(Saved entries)
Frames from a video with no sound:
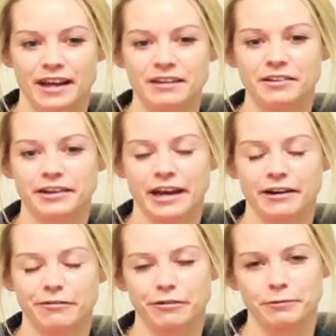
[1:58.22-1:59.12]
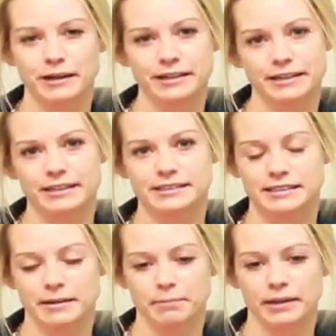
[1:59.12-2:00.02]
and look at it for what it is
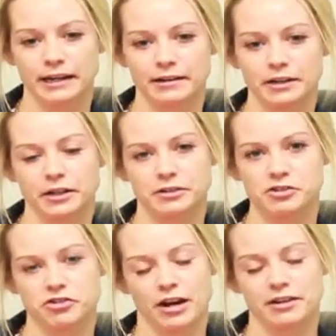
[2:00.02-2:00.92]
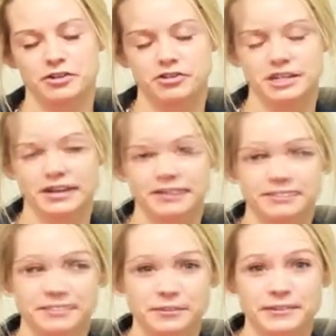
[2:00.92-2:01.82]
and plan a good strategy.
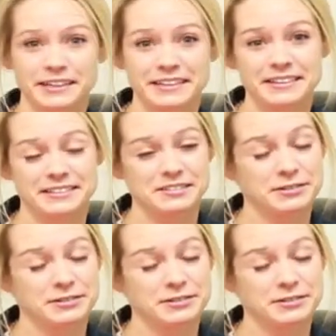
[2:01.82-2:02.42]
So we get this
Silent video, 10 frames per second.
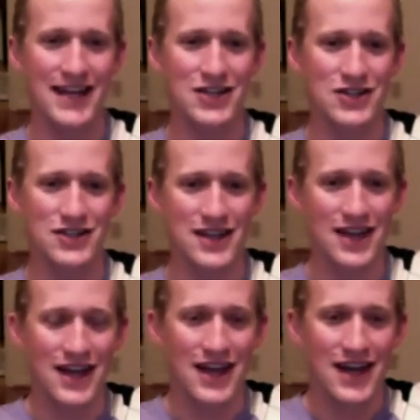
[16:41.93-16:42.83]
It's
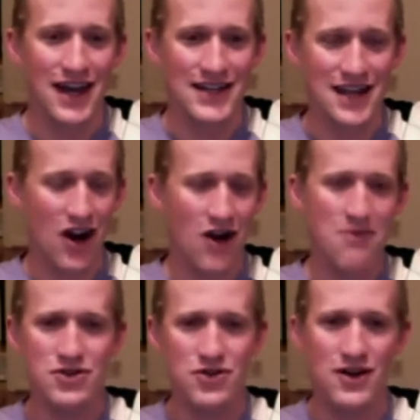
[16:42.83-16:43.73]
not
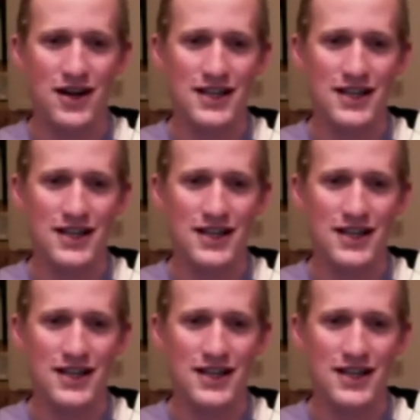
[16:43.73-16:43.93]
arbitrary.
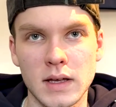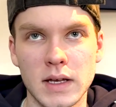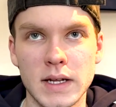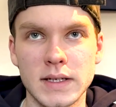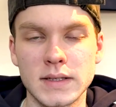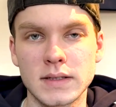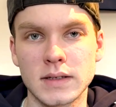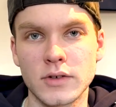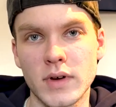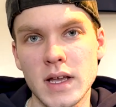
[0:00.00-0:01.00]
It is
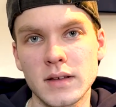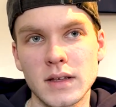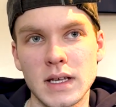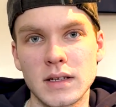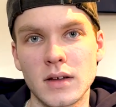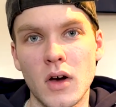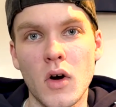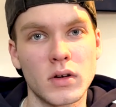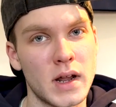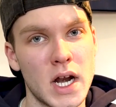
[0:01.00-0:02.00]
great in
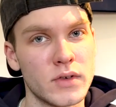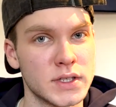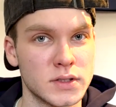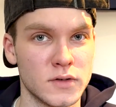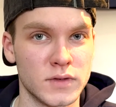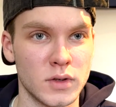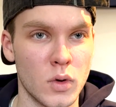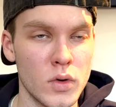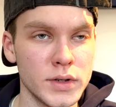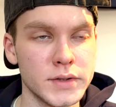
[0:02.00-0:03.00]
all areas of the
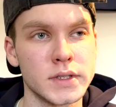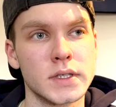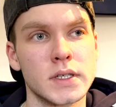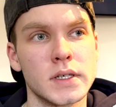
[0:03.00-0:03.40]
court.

* * *

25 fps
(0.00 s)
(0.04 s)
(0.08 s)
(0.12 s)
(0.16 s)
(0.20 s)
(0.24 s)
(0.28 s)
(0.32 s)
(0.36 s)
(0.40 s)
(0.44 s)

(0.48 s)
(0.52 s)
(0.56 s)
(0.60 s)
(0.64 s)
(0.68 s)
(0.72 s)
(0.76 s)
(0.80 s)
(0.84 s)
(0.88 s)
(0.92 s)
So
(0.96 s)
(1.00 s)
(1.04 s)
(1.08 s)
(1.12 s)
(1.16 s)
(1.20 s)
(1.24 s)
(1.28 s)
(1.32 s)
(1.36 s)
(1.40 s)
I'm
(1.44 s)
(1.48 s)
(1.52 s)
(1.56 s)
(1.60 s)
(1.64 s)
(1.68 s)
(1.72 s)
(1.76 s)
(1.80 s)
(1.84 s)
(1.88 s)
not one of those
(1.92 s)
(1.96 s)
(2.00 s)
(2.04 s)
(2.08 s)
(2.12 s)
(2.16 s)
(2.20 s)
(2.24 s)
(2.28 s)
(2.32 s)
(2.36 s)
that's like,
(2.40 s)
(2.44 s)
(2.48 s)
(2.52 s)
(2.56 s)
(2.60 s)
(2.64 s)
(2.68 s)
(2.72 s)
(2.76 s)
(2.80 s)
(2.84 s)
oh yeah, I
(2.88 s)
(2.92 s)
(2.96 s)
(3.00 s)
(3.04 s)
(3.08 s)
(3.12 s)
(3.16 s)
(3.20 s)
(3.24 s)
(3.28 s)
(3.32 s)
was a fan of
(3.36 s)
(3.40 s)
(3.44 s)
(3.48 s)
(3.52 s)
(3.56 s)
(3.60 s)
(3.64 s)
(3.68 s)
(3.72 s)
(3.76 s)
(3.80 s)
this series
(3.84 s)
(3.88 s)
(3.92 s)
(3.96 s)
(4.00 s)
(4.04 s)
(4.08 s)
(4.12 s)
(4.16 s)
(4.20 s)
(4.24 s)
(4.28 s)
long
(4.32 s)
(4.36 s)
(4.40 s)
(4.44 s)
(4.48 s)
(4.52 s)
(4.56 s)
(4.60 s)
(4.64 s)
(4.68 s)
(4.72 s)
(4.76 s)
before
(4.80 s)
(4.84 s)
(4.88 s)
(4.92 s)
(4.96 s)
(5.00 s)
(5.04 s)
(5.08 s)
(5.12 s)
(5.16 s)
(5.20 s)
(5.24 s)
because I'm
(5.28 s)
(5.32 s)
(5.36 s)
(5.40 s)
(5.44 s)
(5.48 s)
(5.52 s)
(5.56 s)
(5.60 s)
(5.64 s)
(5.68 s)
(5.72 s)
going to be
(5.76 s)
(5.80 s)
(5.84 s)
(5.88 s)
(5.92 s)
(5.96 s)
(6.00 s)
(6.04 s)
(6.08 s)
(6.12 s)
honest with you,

## Task objective
The lines needed are those in the data above that hold the string "video"; copy each of them.

## Response
Frames from a video with no sound:
Silent video, 10 frames per second.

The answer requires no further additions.